È stata una tua decisione o una decisione della tua famiglia?
È stata una proposta. Comunque non ebbi molti problemi ad andarmene.
Visto che abbiamo menzionato le scuole possiamo dire che a volte non viene attaccato soltanto lo studente, ma vengono attaccati anche i genitori. A volte sia gli insegnanti che i genitori di altri bulli, di altri studenti, si mettono d’accordo per dare la colpa alla vittima e mistificano la realtà.

Tornando agli attivisti?.
Nicola – Ci sono disabili autistici che potevano dirti molto più di me. Gli attivisti di Neuro Peculiar, di Link Aut per fare un esempio, pubblicano video e podcast da parecchio tempo, e hanno fatto delle conferenze e ti dicono un sacco di cose. Alcuni di loro sono preparatissimi e certi hanno uno spessore molto più elevato del mio. Con alcuni di loro potrebbe essere più difficile, altri sono più alla mano.

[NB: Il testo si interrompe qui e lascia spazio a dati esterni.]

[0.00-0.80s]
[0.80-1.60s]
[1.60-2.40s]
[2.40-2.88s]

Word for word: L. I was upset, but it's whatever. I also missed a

Giuseppe – Esistono fronti diversi nell’autismo. Io non so che cosa succede nell’ambito della disabilità fisica, ma dal punto di vista della disabilità dell’autismo non c’è un fronte comune.

Mi spieghi meglio come è nato il Festival e qual è il rapporto con le famiglie?

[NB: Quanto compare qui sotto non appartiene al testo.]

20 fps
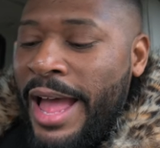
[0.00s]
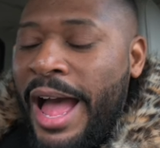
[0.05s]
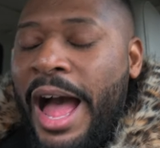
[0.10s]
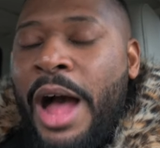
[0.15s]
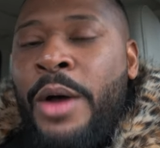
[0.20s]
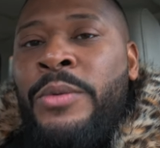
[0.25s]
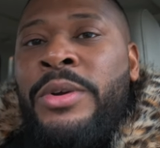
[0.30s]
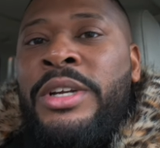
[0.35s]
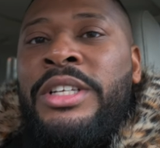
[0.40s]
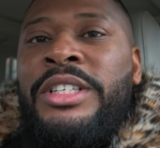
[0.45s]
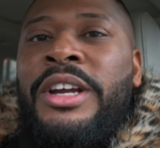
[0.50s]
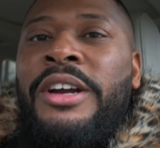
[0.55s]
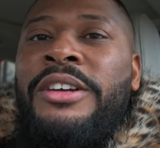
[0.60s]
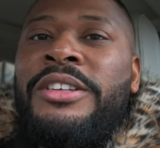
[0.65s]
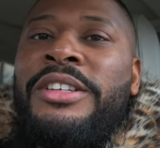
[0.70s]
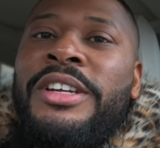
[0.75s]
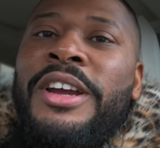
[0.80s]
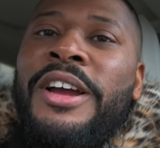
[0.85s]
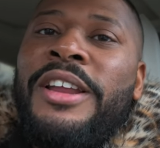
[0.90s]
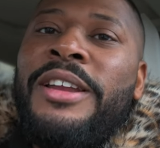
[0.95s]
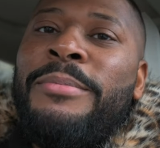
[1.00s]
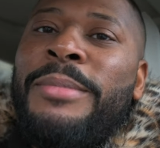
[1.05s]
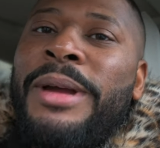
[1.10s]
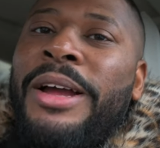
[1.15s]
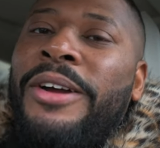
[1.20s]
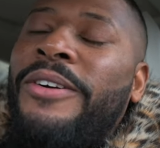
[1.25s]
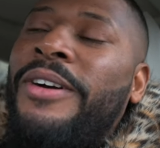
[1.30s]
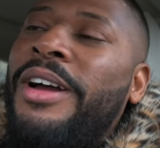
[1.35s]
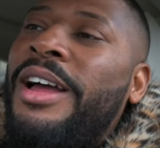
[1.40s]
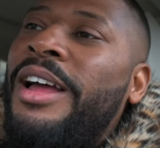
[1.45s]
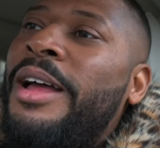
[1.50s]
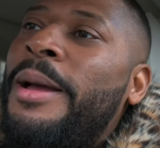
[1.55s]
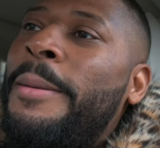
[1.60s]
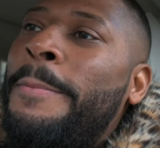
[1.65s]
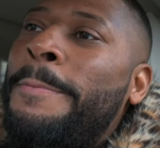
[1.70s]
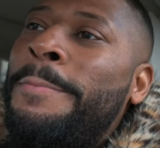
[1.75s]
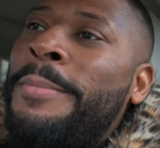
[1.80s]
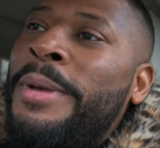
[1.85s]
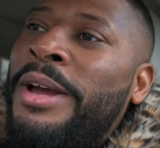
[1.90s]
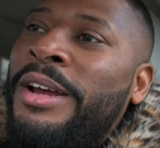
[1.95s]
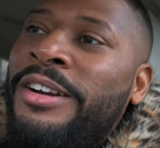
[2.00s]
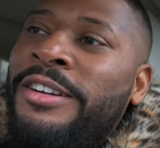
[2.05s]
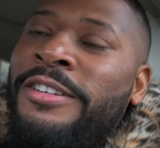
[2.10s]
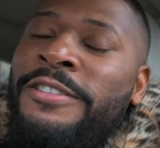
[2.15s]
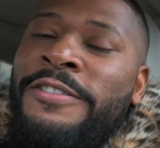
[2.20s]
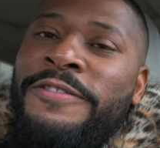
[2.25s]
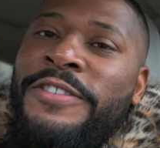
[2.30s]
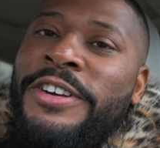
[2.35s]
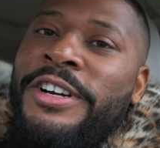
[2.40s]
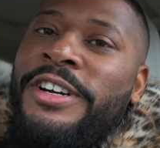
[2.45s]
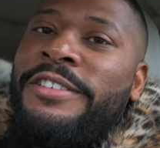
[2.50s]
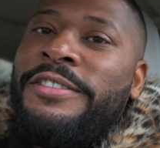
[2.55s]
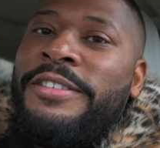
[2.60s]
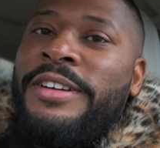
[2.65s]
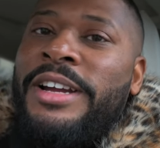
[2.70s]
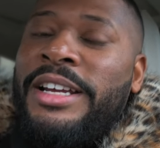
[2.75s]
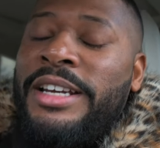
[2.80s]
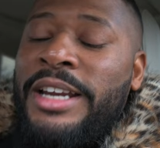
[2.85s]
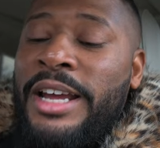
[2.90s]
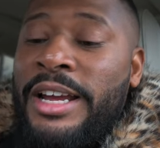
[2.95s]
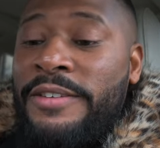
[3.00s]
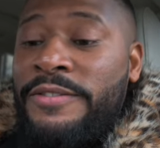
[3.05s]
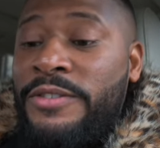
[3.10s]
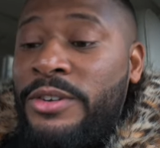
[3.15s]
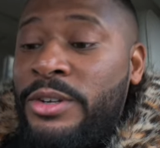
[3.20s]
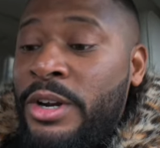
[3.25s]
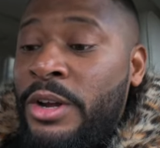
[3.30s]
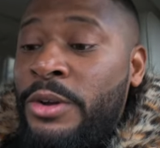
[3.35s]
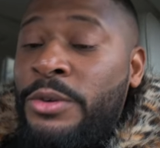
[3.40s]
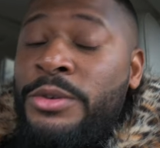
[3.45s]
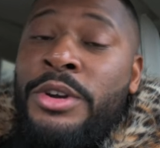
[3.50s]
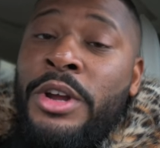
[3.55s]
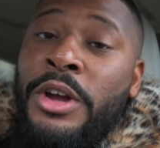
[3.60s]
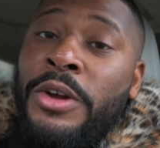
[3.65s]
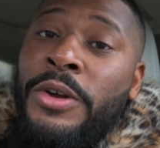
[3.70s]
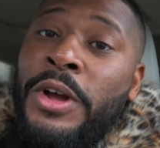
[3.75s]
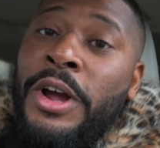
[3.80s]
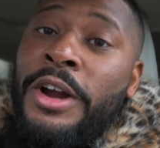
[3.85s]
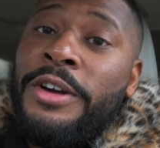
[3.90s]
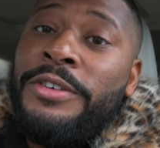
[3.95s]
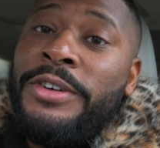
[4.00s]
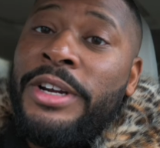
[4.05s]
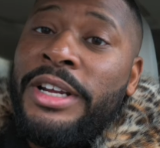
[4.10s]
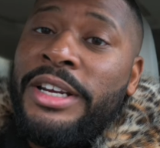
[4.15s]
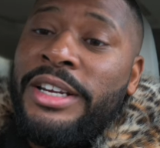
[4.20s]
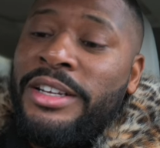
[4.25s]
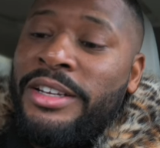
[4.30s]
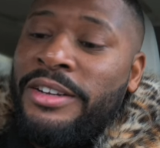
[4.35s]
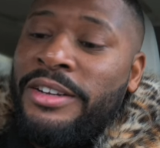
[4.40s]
I want to talk to y'all about Meta Verified. Now, if you don't know already,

C’è stato un momento in cui facevo proiezioni per una cooperativa che le chiedeva per i propri ragazzi con disabilità varie. A un certo punto Adina Adami, una nostra amica all’epoca presidente del Gruppo Asperger venne da me e mi chiese di fare un cineclub per i loro soci più giovani.  Il cinema favorì l’incontro di una ventina, trentina di ragazzi che fino a quel momento non avevano mai socializzato. Mai. Il cinema è diventato così una sorta di scintilla, di interruttore che ha attivato la socialità. Ha innescato anche un processo di studio. Inoltre, attraverso l’aiuto di giovani psicologi che partecipavano al cine club ci si confrontava con i temi che venivano affrontati nei film: l’amore, l’isolamento, fare l’amicizia, e altro ancora. da lì le cose si sono evolute. Oggi abbiamo l’As Film Festival e le famiglie dei ragazzi sono con noi.

Siete un modello insomma.
Secondo me sì. Ma più che un modello è un format che può essere replicabile all’infinito. Quello di cui hanno bisogno le famiglie non è solo parlare, organizzare convegni, rilasciare dichiarazioni. Le famiglie e i ragazzi hanno bisogno di cose pratiche.
Serve creare occasioni di socialità.